There are weeks when I become so busy that prepackaged processed foods work their way into my daily diet. At the end of these weeks, I feel guilty, somewhat lethargic, and in need of a big salad and a long session at the gym. Now, according to a study conducted at University College London, there is evidence suggesting processed foods are not only bad for your physical health, but they also increase risk of depression.
The study indicates middle-aged people who eat processed foods such as fried food, processed meat and refined grains are more likely to suffer depression than those who eat a diet of whole fruits, vegetables and fish. Many processed foods pose health risks due to additives and processing methods that change the make-up of the food. For instance, trans fats, which are linked to heart disease, can be found in many processed foods. Other additives such as high fructose corn syrup and sodium nitrite are thought to cause health problems such as diabetes and gastric cancer.

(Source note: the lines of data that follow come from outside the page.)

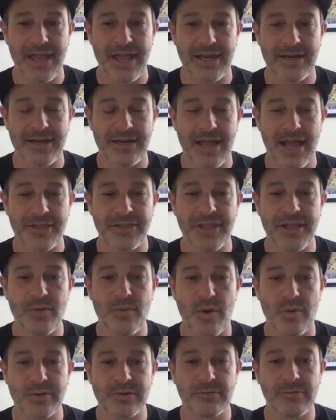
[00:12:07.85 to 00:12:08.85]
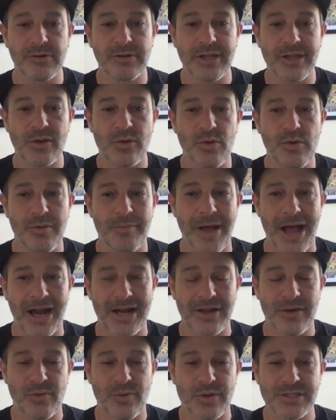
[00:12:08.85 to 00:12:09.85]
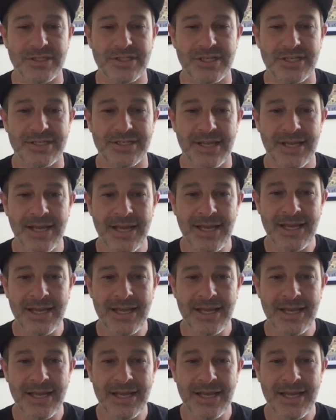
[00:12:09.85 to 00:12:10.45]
And I think what was really cool about it was just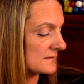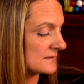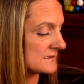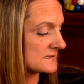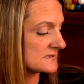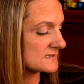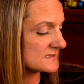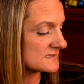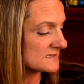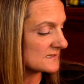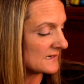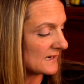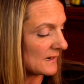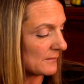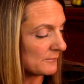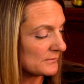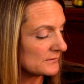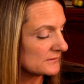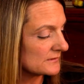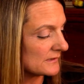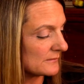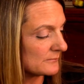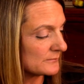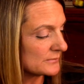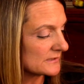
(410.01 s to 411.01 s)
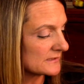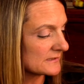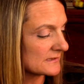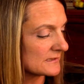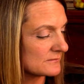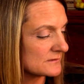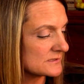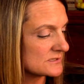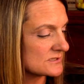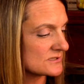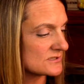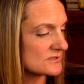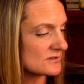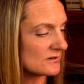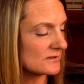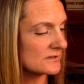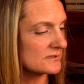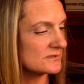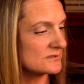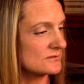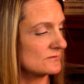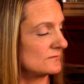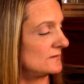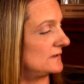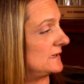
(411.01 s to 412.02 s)
This is an apple dumpling that we just
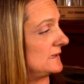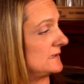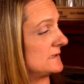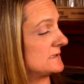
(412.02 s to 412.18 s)
started doing.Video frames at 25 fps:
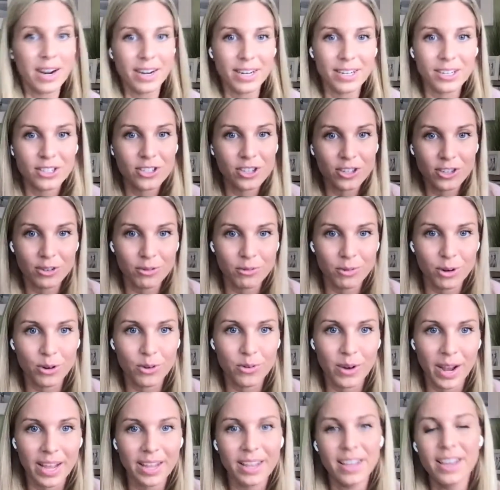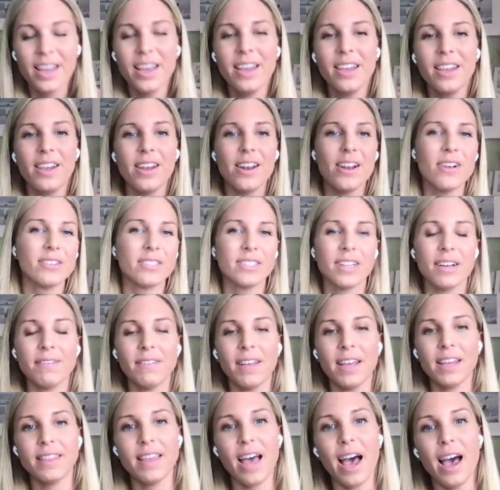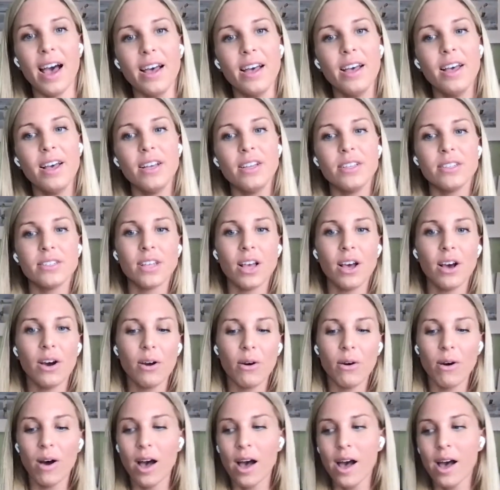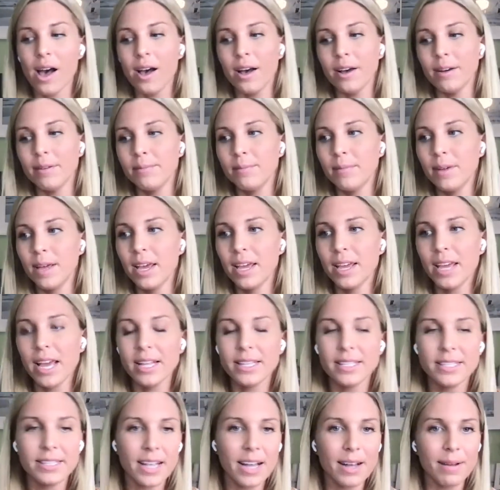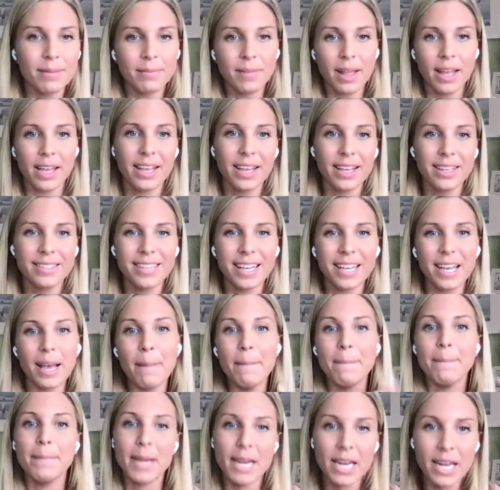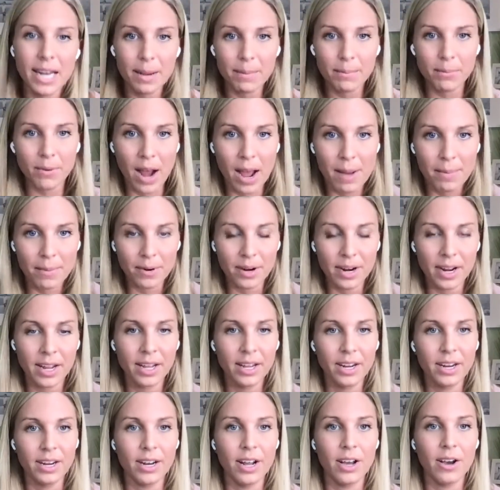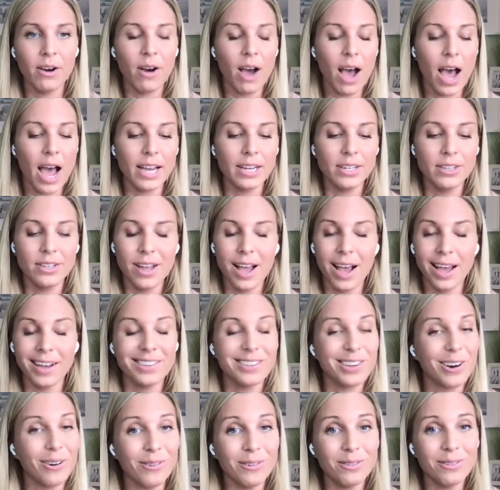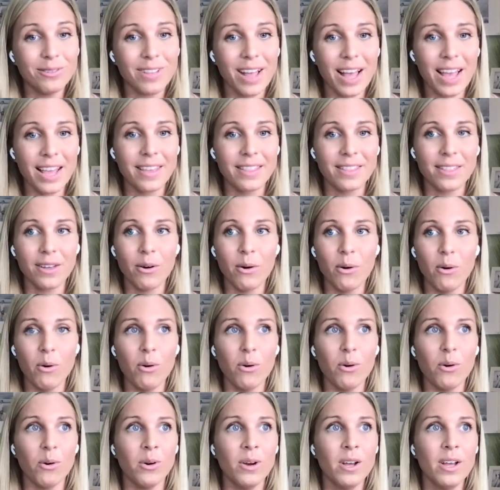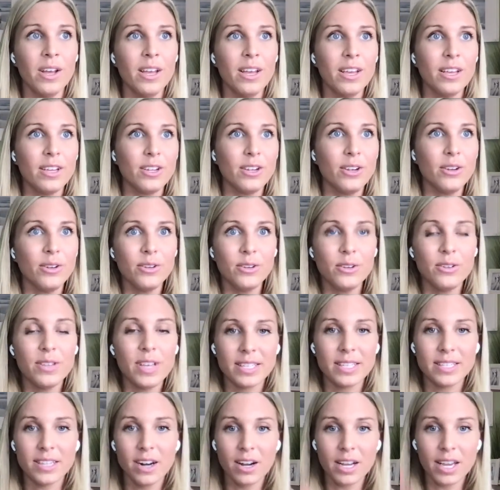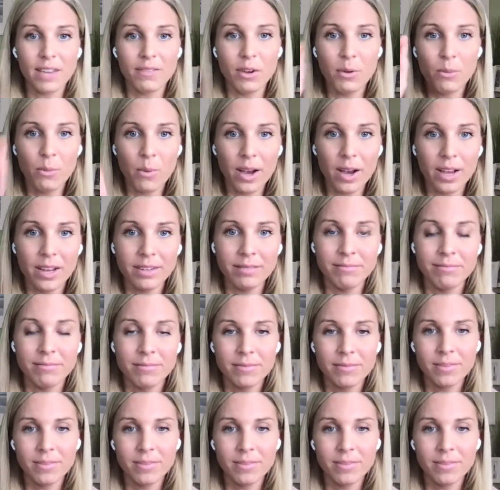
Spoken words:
in a circle real quick, stuff like that. So it gets them like, it's like immediate bribery. I don't like the whole, you do this and I'll give you one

Researchers at University College London found that people who ate less processed food had a 26% lower risk of depression five years later, where as people with a diet high in processed food had a 58% higher risk of depression. Researchers acknowledge that more studies are needed to rule out factors not considered in the study, and to explore why certain foods may guard against depression, while others increase risk of depression.
To avoid processed food, buy whole vegetables, fruit, and lean meats. Be sure to check labels. If a jar of spaghetti sauce or salsa says it contains high fructose corn syrup, buy a different brand or make your own. If you’re too busy to cook every night, make extra when you do have time and put it in the freezer. For a quick snack, buy pre-cut vegetables or unsalted nuts.